The story immediately went viral: Big Data company Cambridge Analytica and its sophisticated psychographic models helped Donald Trump to secure the victory in the 2016 presidential election. The story played to all prevalent fears in the age of big data: privacy, microtargeting, behavioural steering. But now – with far less media buzz – the company admits that it was never really involved in the Trump campaign. What can we learn from this ‘scam’?

It’s no secret that data plays a large role in political campaigns. Especially in the US, given the existence of vast voter databases. Campaign operatives – Democrats and Republicans alike – consistently seek to explore new opportunities and methods to segment the voter database, determine voting preference and candidate affiliation in order to allocate their scarce resources accordingly. But every approach has its pitfalls and weaknesses.

Enter Cambridge Analytica.

The company claimed – and made this a central component of its PR activities – to have found the “magic sauce”, the overarching methodology, the holy grail, which then enabled the Trump campaign to compose fine-grained psychological profiles of every eligible voter – and ultimately win the election.

Some outlets even managed to interview the “mastermind” behind the methodology, a researcher from the University of Cambridge, who – saddened about the presumable impact of his research – is quoted to have only “shown that the bomb exists.” Now, with Trump’s election already a distant memory, news reports surface, which question the scope of impact of Cambridge Analytica within the Trump operations. “Cambridge’s data and models were slightly less effective than the existing Republican National Committee system”, writes the New York Times. All indicators point towards a huge publicity scam.
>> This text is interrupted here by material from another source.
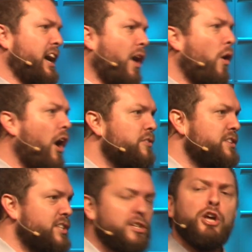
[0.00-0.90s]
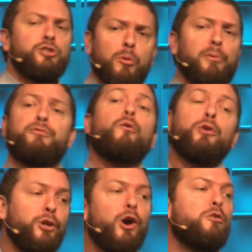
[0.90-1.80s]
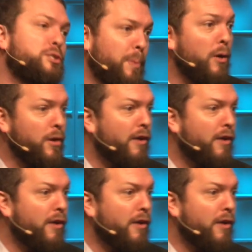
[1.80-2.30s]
how hard this is. So before you go spouting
However, the simple fact that Cambridge Analytica managed to get so much media attention with its widely exaggerated claim, points to two common misconceptions in the age of data abundance.

Big Data, Big Solutions?

Everyone who has ever run an ad on Facebook is familiar with the variety of microtargeting possibilities. You want to reach only men, aged 18-25, who have studied at the University of Technology Munich and like ‘data science’? No problem.

We leave so many traces of our personality and identity online – be it on Facebook or other social media platforms. Aggregating the data, connecting the dots across many sources leaves us with the staggering assumption that this would – given the appropriate analytical tools – provide us with more, potentially election-changing insights.

However, it is more about the quality of data and selection of data sources than about the holistic integration of every data source available. Indeed, “more than half the Oklahoma voters whom Cambridge had identified as […] supporters actually favored other candidates”, writes the New York Times about a field test of the Cambridge Analytica solution. Big Data does not automatically produce big solutions.

Evaluating the Return on Data

Closely tied to the perceived impact of ‘big data solutions’ for political campaigns is a skewed relation to the ‘return on data’. While it is fairly easy to measure the impact of new targeting models in a fully-digital environment (like on Facebook by monitoring click-through rates), it becomes quite difficult in a setting, where one needs to convince people to conduct an activity offline (like voting), where direct causality can hardly be established.

Any data science project thus usually fairly quickly (and rightly so) arrives at a point, where it is essential to reliably quantify the monetary impact of the development of the respective algorithm. What is the return on data to be expected? What investment does that justify?

Cambridge Analytica’s claims did hold up for a fair amount of time, because they could not be challenged. In such a setting, not departing from more established methods of targeting might be the more responsible choice from a budgetary perspective. But then again, in a competitive pre-election landscape the promise of new analytics is tempting. And given the current system of campaign financing, money is oftentimes not a constraint.

Whether the new microtargeting methodologies are really a leap forward and expose the appropriate return-on-data profile will thus only be credibly answered, if broadly adopted in a free market setting. Until then, a healthy scepticism is always beneficial, when exploring new big data solutions, or just reading shady reports about their impact on political campaigns.